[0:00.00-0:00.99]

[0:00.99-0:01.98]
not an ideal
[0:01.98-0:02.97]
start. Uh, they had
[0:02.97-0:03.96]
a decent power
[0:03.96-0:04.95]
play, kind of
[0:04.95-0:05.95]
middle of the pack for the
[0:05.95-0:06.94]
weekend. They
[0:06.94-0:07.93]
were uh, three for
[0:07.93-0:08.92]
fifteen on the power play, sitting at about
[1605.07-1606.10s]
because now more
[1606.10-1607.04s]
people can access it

* [Work to be completed]: Output the data above in full and exactly.

* [Task solution]:
[0:00.00-0:00.99]

[0:00.99-0:01.98]
not an ideal
[0:01.98-0:02.97]
start. Uh, they had
[0:02.97-0:03.96]
a decent power
[0:03.96-0:04.95]
play, kind of
[0:04.95-0:05.95]
middle of the pack for the
[0:05.95-0:06.94]
weekend. They
[0:06.94-0:07.93]
were uh, three for
[0:07.93-0:08.92]
fifteen on the power play, sitting at about
[1605.07-1606.10s]
because now more
[1606.10-1607.04s]
people can access it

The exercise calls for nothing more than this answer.